▸ **Entries supplied**
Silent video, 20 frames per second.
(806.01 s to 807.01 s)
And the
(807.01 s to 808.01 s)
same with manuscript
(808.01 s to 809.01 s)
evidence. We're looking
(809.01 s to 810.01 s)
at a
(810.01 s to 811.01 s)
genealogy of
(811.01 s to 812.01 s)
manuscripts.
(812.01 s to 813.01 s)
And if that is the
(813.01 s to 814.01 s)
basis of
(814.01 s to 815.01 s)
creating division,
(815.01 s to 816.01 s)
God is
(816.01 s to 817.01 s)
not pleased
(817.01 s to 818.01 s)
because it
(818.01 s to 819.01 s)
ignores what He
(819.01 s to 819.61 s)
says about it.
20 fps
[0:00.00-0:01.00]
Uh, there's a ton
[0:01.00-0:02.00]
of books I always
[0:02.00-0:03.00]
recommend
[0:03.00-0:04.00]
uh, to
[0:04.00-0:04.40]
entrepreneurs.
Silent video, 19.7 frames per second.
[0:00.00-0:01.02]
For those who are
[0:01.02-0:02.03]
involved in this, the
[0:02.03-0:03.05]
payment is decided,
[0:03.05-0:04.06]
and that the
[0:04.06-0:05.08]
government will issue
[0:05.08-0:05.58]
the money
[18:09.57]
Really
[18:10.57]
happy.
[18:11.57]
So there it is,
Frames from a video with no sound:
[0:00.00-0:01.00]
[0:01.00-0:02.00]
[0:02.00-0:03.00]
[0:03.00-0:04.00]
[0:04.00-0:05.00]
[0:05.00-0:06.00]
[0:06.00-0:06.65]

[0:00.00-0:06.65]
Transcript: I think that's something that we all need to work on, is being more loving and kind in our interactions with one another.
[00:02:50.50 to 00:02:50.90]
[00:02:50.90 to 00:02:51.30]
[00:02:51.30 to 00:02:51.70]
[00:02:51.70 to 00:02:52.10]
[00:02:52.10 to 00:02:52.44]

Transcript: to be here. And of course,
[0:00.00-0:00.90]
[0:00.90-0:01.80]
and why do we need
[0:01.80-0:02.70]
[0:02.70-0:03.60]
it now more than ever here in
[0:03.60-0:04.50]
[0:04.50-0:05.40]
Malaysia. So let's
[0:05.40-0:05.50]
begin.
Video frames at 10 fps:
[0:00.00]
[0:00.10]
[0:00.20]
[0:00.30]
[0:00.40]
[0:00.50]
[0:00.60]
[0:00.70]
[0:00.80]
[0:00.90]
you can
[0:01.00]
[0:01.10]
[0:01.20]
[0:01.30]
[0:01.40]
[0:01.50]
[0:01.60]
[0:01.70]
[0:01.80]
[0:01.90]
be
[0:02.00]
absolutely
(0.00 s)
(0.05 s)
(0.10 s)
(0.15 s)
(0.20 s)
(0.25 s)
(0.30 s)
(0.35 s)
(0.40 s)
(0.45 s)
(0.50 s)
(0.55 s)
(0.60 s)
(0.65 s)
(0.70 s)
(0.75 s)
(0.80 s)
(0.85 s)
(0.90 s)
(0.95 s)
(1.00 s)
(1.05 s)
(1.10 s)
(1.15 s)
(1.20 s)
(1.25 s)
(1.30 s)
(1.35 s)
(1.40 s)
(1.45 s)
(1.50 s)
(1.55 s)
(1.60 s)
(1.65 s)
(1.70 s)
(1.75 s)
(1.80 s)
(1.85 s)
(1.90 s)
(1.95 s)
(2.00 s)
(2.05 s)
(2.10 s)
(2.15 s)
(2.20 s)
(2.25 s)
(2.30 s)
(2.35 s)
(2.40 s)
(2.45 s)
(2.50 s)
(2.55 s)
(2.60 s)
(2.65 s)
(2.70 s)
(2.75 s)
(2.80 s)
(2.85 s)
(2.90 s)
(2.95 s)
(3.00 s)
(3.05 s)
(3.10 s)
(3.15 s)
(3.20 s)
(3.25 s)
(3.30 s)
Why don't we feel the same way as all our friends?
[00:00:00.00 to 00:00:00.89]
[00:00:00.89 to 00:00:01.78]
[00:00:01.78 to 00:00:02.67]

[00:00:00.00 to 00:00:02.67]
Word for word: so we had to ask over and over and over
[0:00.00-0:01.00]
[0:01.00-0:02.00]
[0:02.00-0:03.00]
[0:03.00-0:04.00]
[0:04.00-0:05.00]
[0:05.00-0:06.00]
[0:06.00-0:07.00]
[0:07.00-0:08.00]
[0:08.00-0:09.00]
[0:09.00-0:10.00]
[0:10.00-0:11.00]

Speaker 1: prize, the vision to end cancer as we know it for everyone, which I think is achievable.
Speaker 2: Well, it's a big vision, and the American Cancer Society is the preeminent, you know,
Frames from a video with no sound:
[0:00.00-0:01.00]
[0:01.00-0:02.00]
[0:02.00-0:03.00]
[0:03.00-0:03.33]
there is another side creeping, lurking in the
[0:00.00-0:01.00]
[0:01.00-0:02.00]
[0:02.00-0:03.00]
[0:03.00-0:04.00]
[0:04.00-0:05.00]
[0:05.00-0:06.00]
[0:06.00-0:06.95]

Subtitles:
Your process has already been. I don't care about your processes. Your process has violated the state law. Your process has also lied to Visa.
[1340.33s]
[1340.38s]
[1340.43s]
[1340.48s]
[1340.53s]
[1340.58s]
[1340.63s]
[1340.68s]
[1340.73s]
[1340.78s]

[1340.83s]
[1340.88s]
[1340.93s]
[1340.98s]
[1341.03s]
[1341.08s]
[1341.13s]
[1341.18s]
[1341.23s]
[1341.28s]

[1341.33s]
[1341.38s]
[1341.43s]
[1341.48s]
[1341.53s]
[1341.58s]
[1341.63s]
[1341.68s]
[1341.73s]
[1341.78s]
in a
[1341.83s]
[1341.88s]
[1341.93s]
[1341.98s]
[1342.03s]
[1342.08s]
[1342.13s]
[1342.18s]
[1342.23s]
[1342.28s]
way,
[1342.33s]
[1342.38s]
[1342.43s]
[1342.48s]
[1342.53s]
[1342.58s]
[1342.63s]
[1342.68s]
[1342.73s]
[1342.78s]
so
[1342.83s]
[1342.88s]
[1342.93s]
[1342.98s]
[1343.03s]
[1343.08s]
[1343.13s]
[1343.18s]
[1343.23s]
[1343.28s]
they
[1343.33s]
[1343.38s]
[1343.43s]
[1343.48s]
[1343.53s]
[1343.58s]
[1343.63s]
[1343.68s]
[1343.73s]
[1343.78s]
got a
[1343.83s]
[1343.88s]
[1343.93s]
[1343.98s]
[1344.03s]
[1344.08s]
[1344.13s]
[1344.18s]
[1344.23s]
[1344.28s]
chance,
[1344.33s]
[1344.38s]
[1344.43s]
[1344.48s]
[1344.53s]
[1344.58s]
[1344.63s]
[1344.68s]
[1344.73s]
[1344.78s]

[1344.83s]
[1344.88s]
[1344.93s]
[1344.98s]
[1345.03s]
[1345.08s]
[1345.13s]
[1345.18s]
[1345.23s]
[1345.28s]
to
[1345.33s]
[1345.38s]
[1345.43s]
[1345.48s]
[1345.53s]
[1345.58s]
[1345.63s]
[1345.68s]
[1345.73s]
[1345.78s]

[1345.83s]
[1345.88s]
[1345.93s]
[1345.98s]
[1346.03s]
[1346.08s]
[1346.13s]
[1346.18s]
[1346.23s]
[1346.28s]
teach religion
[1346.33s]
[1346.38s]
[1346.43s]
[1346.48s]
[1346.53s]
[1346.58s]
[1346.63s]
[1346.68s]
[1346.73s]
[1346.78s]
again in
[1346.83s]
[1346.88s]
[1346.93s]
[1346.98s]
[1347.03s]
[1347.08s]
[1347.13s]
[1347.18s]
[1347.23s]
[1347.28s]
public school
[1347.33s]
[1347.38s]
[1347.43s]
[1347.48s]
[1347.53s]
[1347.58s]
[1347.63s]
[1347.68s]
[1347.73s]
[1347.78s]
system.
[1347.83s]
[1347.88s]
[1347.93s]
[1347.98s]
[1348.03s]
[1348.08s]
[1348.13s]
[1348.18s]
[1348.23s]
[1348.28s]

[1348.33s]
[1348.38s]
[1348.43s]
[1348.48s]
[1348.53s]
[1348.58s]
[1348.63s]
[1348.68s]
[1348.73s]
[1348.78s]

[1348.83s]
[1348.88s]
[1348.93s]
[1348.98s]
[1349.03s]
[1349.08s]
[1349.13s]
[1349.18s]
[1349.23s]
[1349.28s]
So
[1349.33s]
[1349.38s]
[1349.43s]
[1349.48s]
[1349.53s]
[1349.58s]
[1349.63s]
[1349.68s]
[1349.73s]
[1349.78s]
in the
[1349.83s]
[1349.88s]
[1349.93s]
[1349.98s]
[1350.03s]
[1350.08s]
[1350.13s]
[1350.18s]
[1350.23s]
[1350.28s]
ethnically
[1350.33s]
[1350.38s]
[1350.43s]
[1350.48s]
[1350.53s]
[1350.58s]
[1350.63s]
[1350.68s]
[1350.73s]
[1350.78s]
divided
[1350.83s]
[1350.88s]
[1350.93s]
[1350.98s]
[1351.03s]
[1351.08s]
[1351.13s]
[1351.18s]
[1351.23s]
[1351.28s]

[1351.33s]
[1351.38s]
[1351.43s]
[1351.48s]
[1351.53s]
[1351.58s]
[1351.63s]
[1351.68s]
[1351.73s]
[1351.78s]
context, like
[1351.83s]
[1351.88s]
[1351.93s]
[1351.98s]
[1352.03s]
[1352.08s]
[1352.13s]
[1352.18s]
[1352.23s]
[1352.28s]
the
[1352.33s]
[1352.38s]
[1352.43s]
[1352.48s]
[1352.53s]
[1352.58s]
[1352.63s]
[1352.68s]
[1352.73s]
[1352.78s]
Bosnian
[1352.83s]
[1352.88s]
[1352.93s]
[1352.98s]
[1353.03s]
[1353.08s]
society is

▸ **Problem details**
Using the listing above, locate the lines that hold "second" and copy each one.

▸ **Answer space**
Silent video, 20 frames per second.
Silent video, 19.7 frames per second.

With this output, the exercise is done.